The required output is every record, reproduced exactly.

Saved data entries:
################
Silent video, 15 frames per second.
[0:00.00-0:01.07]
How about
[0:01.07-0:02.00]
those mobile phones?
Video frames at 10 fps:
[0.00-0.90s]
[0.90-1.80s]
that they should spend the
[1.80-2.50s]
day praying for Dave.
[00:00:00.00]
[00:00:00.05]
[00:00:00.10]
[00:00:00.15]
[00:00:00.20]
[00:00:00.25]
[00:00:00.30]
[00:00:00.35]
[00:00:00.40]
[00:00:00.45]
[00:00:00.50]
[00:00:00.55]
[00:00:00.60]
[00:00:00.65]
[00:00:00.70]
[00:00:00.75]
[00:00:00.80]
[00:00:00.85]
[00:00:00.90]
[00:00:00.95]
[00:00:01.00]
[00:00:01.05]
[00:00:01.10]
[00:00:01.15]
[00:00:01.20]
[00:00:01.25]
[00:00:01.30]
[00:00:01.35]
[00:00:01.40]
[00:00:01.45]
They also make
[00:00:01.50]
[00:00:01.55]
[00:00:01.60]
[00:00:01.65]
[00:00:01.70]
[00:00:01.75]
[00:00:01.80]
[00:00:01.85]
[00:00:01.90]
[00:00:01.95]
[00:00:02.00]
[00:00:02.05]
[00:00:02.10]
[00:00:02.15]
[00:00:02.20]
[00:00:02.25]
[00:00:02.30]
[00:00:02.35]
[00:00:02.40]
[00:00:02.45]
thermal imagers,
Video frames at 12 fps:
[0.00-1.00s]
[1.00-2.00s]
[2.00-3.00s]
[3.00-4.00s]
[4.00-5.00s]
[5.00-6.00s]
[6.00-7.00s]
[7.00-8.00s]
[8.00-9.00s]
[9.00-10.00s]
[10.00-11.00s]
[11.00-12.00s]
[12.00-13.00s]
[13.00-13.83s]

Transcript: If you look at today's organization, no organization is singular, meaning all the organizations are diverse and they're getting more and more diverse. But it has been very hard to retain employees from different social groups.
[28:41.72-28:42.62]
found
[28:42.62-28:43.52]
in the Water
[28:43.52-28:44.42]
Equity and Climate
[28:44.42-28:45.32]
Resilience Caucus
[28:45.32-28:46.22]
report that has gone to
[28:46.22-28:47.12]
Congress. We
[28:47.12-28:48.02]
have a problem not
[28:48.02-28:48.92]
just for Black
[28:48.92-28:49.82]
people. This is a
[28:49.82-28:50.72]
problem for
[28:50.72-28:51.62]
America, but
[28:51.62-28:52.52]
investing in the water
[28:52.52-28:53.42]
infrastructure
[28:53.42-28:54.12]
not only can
################
_EXERCISE SOLUTION_
Silent video, 15 frames per second.
[0:00.00-0:01.07]
How about
[0:01.07-0:02.00]
those mobile phones?
Video frames at 10 fps:
[0.00-0.90s]
[0.90-1.80s]
that they should spend the
[1.80-2.50s]
day praying for Dave.
[00:00:00.00]
[00:00:00.05]
[00:00:00.10]
[00:00:00.15]
[00:00:00.20]
[00:00:00.25]
[00:00:00.30]
[00:00:00.35]
[00:00:00.40]
[00:00:00.45]
[00:00:00.50]
[00:00:00.55]
[00:00:00.60]
[00:00:00.65]
[00:00:00.70]
[00:00:00.75]
[00:00:00.80]
[00:00:00.85]
[00:00:00.90]
[00:00:00.95]
[00:00:01.00]
[00:00:01.05]
[00:00:01.10]
[00:00:01.15]
[00:00:01.20]
[00:00:01.25]
[00:00:01.30]
[00:00:01.35]
[00:00:01.40]
[00:00:01.45]
They also make
[00:00:01.50]
[00:00:01.55]
[00:00:01.60]
[00:00:01.65]
[00:00:01.70]
[00:00:01.75]
[00:00:01.80]
[00:00:01.85]
[00:00:01.90]
[00:00:01.95]
[00:00:02.00]
[00:00:02.05]
[00:00:02.10]
[00:00:02.15]
[00:00:02.20]
[00:00:02.25]
[00:00:02.30]
[00:00:02.35]
[00:00:02.40]
[00:00:02.45]
thermal imagers,
Video frames at 12 fps:
[0.00-1.00s]
[1.00-2.00s]
[2.00-3.00s]
[3.00-4.00s]
[4.00-5.00s]
[5.00-6.00s]
[6.00-7.00s]
[7.00-8.00s]
[8.00-9.00s]
[9.00-10.00s]
[10.00-11.00s]
[11.00-12.00s]
[12.00-13.00s]
[13.00-13.83s]

Transcript: If you look at today's organization, no organization is singular, meaning all the organizations are diverse and they're getting more and more diverse. But it has been very hard to retain employees from different social groups.
[28:41.72-28:42.62]
found
[28:42.62-28:43.52]
in the Water
[28:43.52-28:44.42]
Equity and Climate
[28:44.42-28:45.32]
Resilience Caucus
[28:45.32-28:46.22]
report that has gone to
[28:46.22-28:47.12]
Congress. We
[28:47.12-28:48.02]
have a problem not
[28:48.02-28:48.92]
just for Black
[28:48.92-28:49.82]
people. This is a
[28:49.82-28:50.72]
problem for
[28:50.72-28:51.62]
America, but
[28:51.62-28:52.52]
investing in the water
[28:52.52-28:53.42]
infrastructure
[28:53.42-28:54.12]
not only can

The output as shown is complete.